At my company, we're actually doing that as well, but we took it further: no tie...

cwp · on Oct 2, 2012

We do this at instandomainsearch.com too.

Our domain database is relatively small and changes slowly, so we do daily updates and distribute snapshots to all the servers. We have copies in 4 different AWS regions, and all the load-balancing and failover is done in client-side Javascript.

One server in each region is plenty for our current traffic levels, but if we need to, scaling horizontally is trivial. More important for us is that the in-browser load-balancing is based on measured latency, which ensures that each user gets the snappiest interface that we can provide.

All in all, it works really well.

cvillecsteele · on Oct 2, 2012

At Room Key we're using Amazon's DNS solution for load balancing (lowest latency).

cwp · on Oct 2, 2012

When Amazon came out with DNS-based load-balancing, we thought about switching, but it'd be a downgrade from what we've got already. We direct traffic to the server that's showing the lowest latency right now and switch to another server if the measured latency changes. Amazon's latency data will be much slower to adapt to network conditions, and with DNS caching, it wouldn't provide fail-over if the lowest-latency server happened to go down or become unreachable.

Amazon's scheme is pretty nifty though, and we'd definitely use it if we didn't already have a more dynamic solution already in place.

chubot · on Oct 3, 2012

I don't think your solution is comparable to Spanner, because you said somewhere you have to write custom merge functions for data. Spanner doesn't impose that on application developers.

Your system sounds really interesting though, thanks for writing it up. For most people, the hardware requirement of a Spanner-like solution does seem impractical, so maybe that's a good tradeoff.

I'm curious what industry this is in? Or what company? 17ms is really low! I wish more sites would put that much effort into their latency.

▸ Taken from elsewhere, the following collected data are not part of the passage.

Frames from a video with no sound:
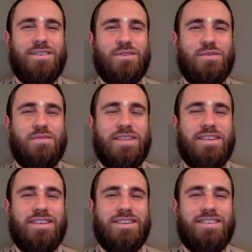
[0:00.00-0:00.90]
with
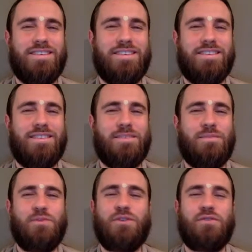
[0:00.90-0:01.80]
a
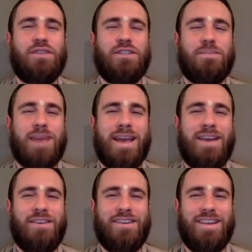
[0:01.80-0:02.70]
beautiful
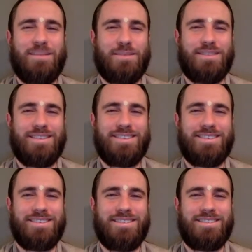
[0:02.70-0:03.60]
smile on her
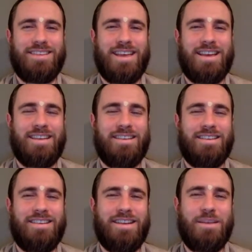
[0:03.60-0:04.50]
lips. And
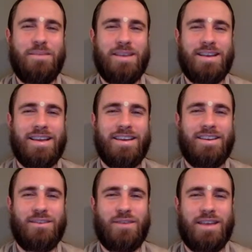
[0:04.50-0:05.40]
a little bit like,
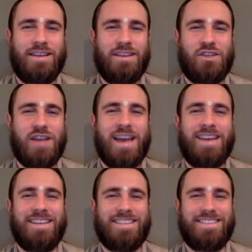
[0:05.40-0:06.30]
you know, like that
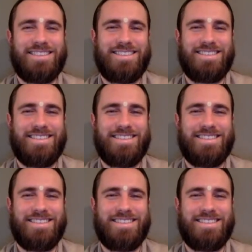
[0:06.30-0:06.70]
shyness.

lifeisstillgood · on Oct 2, 2012

Would you mind taking a little time to explain the architecture again - this clearly is a new cut of dealing with the distributed problem and I am not clear how it fits together

afaik you have 3+ data centers, and need to ensure consistency between them. They agree on an exact time (hmmm how - Ntp offsets where each data center acts as stratum two for the others, eventually you see each others drift???) anyway, exact time agreed, timestamps on every transaction, labelled uuids and then send them as updates to other centers. Is thatroughly it? Or am I way off

how do you deal with collisions - if I sell the same room twice in two data centers who loses, how is the business prcess handled?

Thx

erichocean · on Oct 2, 2012

Sure.

afaik you have 3+ data centers, and need to ensure consistency between them. They agree on an exact time (hmmm how - Ntp offsets where each data center acts as stratum two for the others, eventually you see each others drift???) anyway, exact time agreed, timestamps on every transaction, labelled uuids and then send them as updates to other centers. Is thatroughly it? Or am I way off

The servers do not agree on exact time, but they do agree on the timestamp for a particular update, using a lightweight consensus protocol.

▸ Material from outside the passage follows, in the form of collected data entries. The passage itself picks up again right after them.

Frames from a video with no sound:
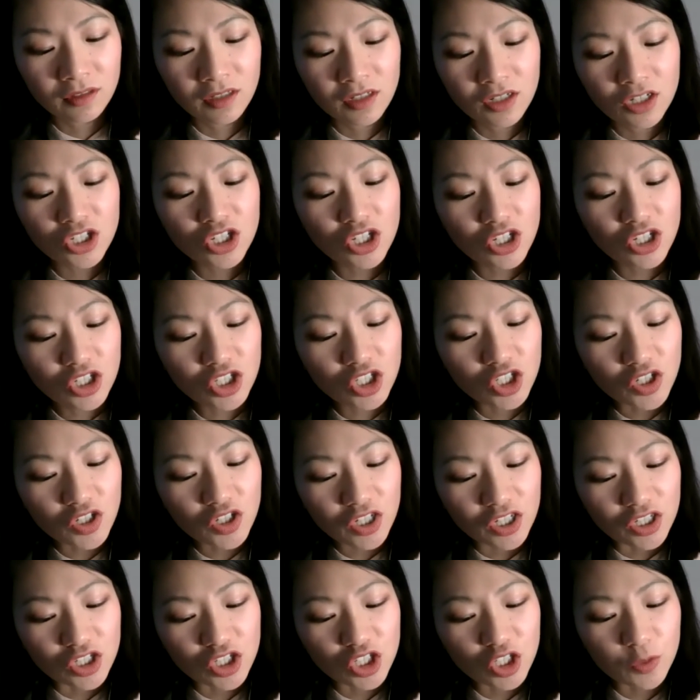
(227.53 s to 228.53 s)
She shook
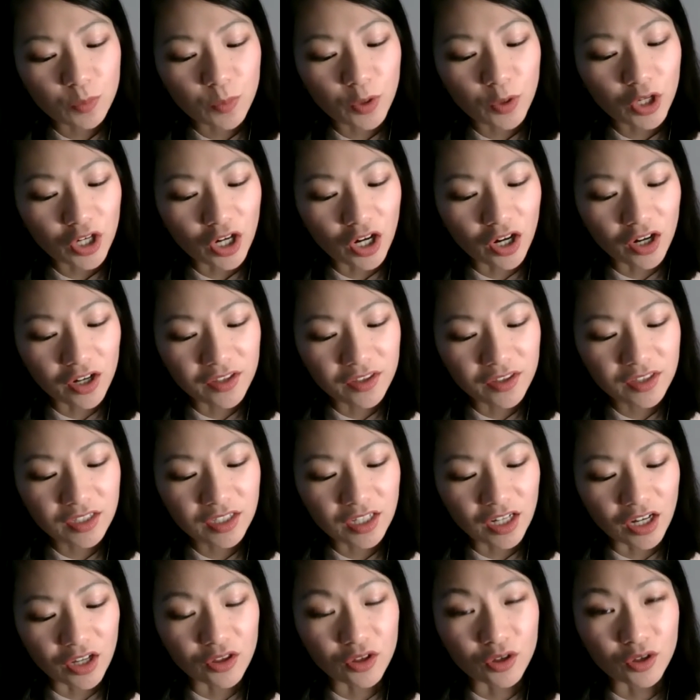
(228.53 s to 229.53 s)
as she put on
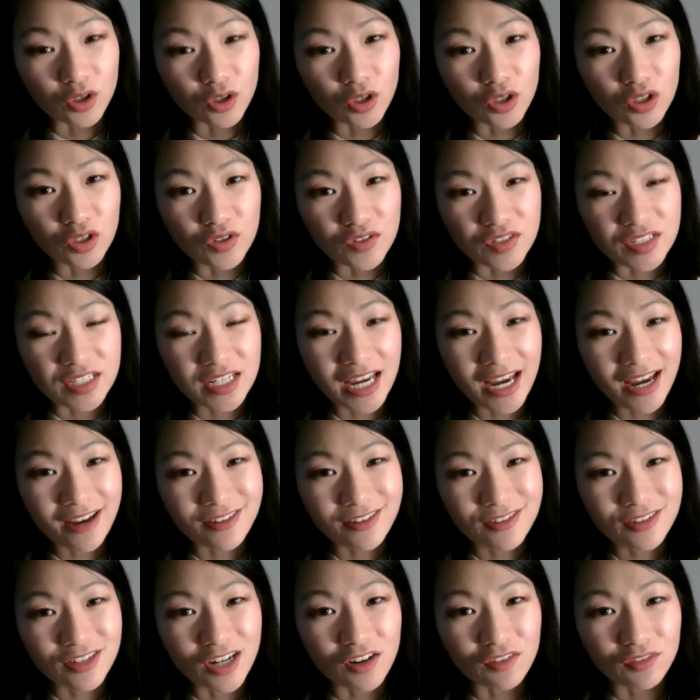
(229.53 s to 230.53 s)
the other girl's
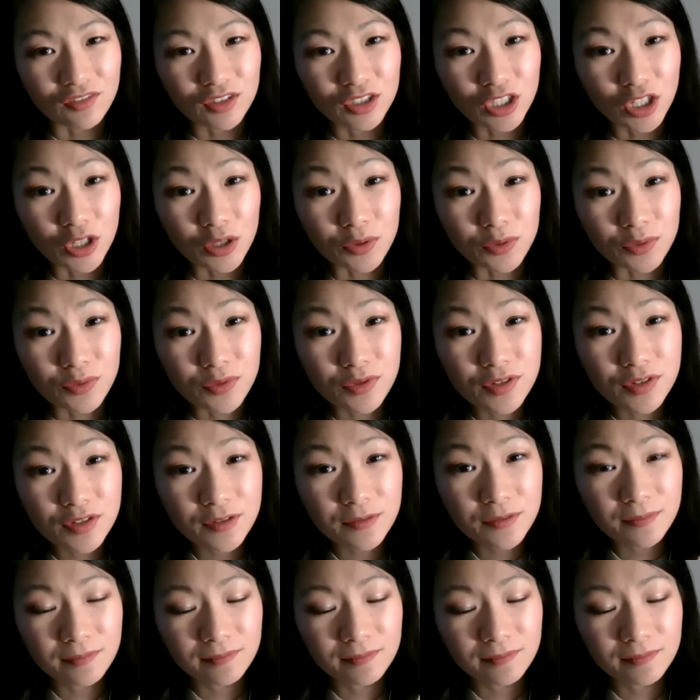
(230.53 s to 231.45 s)
cast-off clothes.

So, here's the properties that actually matter:

1. A client is connected to a node in a single datacenter.

2. Multiple clients are connected to multiple nodes across datacenters.

3. At timestamp T, all clients should be able to read the same data from every datacenter if it can read from any datacenter (this is what is meant by "global consistency").

4. It should always be possible to read at time T even if it is actually some time T' in the future. (This is what's needed to support snapshots.)

We label an arbitrary collection of records as an "entity". All records for an entity can be stored on a single machine, and are updated atomically (transactionally). On average, an entity should be < 1MB in size, but we currently allow them to get as large as 64MB if needed. (We serialize updates to the same entity in the same datacenter; in practice, we could use Paxos here (like Google), but our particular application doesn't need that complexity.)

Entities are identified by a UUID, and a particular commit id refers to a particular version of an entity. (We do append updates.) The commit id is a git-style hash of the contents and the parent commit(s). This facilitates both auditing and merging (see below).

I'll cover how that commit gets a timestamp and thus becomes globally visible as part of the next question.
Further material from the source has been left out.